> TO DO
Your answer should be the exact lines of the data below from the one containing "[0:55.87-0:56.77]" through the one containing "Verbatim transcript: And"; please include nothing else.

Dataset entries
• • • •
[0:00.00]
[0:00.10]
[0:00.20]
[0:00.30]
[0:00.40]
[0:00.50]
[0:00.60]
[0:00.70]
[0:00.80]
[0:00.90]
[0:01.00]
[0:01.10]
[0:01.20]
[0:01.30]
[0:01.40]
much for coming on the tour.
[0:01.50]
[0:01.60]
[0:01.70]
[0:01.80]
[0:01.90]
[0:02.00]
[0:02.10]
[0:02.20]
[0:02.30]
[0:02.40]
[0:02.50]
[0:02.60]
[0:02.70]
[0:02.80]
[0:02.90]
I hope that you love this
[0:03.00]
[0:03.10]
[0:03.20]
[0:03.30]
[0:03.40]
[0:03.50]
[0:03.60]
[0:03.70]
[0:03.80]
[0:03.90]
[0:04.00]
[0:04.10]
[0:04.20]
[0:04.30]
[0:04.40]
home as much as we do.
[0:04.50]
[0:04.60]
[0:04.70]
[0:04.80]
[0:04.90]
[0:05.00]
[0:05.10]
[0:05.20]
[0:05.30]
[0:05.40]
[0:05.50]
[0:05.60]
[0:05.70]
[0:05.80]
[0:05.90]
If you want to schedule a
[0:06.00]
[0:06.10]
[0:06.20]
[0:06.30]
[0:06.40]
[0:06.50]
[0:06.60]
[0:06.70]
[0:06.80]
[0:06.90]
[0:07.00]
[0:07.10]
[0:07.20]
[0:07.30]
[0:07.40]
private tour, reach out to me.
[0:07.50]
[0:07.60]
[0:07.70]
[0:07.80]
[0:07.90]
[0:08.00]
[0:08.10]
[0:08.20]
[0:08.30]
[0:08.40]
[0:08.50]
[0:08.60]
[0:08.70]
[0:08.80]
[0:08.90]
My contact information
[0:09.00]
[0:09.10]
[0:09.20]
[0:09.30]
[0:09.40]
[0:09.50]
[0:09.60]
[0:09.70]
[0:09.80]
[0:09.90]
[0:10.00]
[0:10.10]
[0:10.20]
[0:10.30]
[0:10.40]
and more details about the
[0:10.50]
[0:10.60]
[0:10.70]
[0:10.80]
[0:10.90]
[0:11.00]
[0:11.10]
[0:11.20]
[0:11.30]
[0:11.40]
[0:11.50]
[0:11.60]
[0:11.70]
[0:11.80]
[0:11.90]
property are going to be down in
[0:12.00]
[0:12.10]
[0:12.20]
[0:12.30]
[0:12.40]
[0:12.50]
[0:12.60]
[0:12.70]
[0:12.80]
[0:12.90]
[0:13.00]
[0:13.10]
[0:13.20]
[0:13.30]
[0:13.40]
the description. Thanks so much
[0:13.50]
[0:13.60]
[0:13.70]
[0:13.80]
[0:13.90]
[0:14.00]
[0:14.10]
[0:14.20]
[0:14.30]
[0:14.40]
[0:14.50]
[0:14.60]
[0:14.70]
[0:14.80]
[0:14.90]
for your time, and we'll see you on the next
• • • •
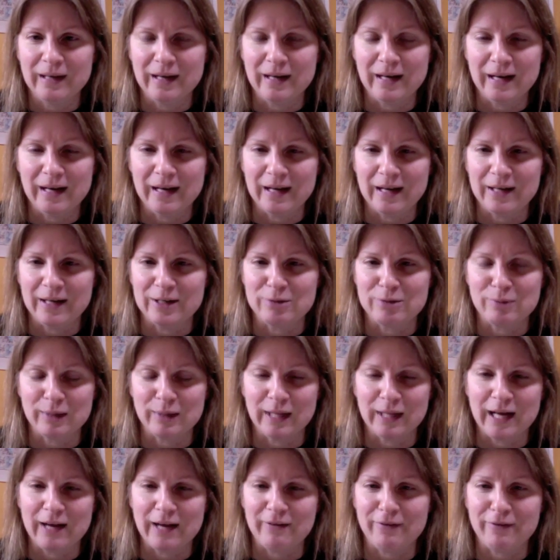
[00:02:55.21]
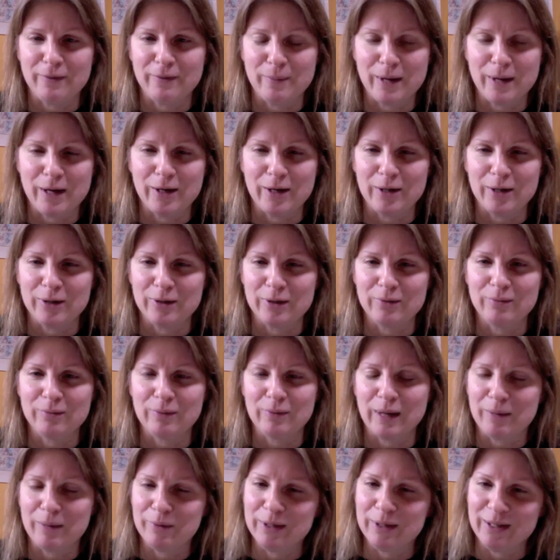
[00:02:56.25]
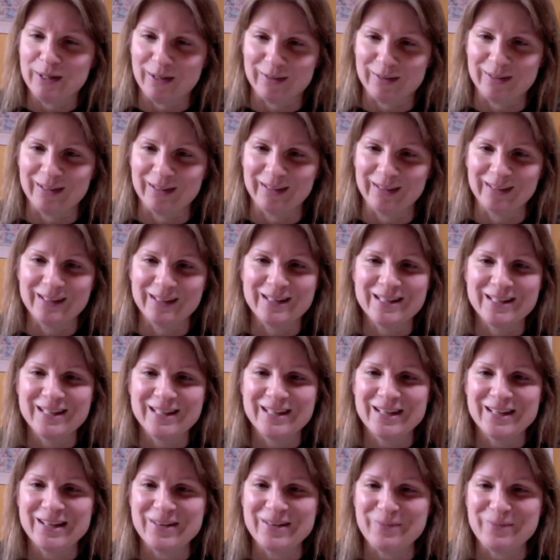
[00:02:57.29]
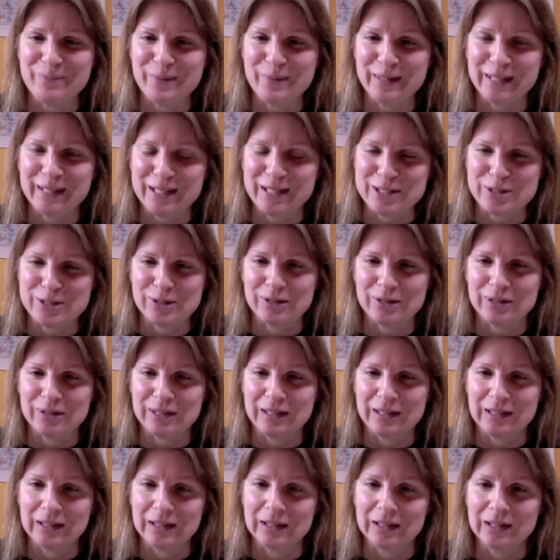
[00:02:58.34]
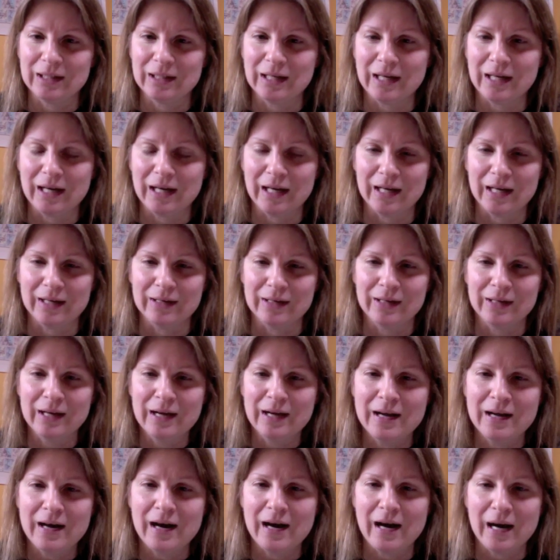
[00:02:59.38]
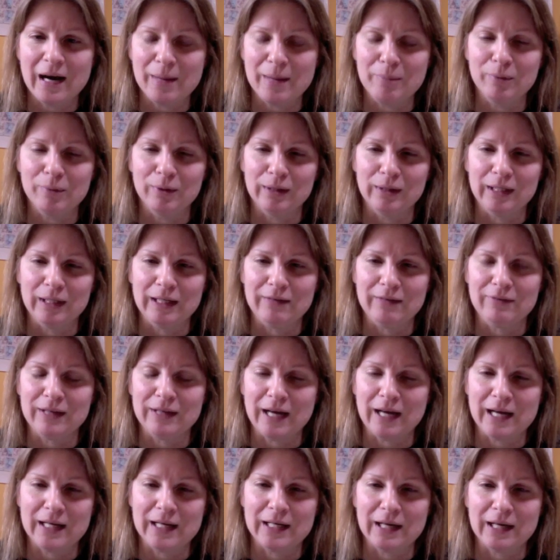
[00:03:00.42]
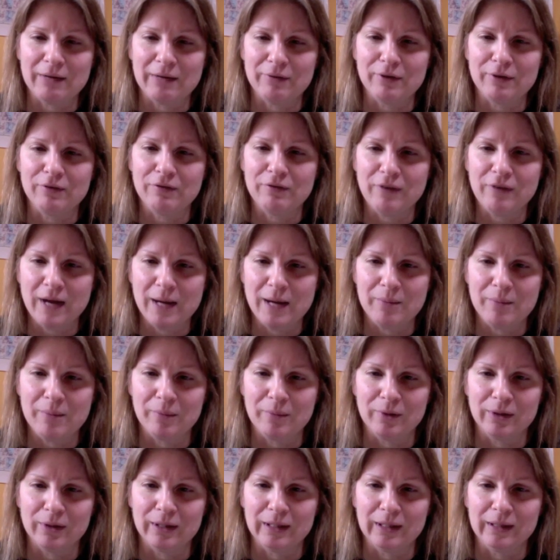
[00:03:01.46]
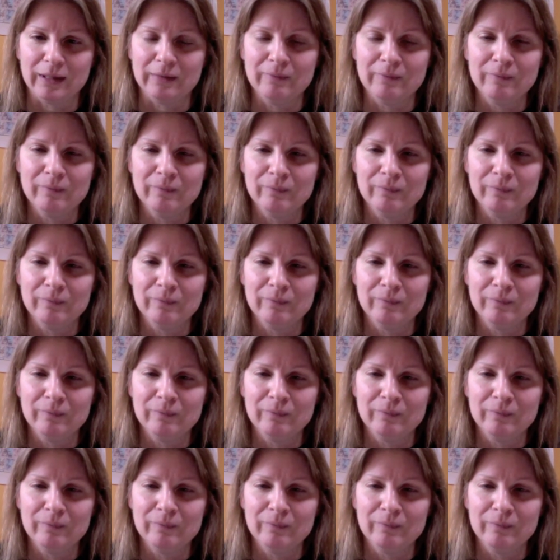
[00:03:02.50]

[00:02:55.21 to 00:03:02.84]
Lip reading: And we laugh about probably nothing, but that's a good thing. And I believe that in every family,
• • • •
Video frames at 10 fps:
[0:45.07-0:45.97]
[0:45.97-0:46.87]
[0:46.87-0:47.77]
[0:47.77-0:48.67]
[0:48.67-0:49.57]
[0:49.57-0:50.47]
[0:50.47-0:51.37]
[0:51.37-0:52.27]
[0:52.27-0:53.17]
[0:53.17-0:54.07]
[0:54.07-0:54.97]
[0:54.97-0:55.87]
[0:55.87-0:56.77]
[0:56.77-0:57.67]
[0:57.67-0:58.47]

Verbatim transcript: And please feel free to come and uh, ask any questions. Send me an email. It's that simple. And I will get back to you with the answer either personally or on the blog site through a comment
• • • •
> RESPONSE
[0:55.87-0:56.77]
[0:56.77-0:57.67]
[0:57.67-0:58.47]

Verbatim transcript: And please feel free to come and uh, ask any questions. Send me an email. It's that simple. And I will get back to you with the answer either personally or on the blog site through a comment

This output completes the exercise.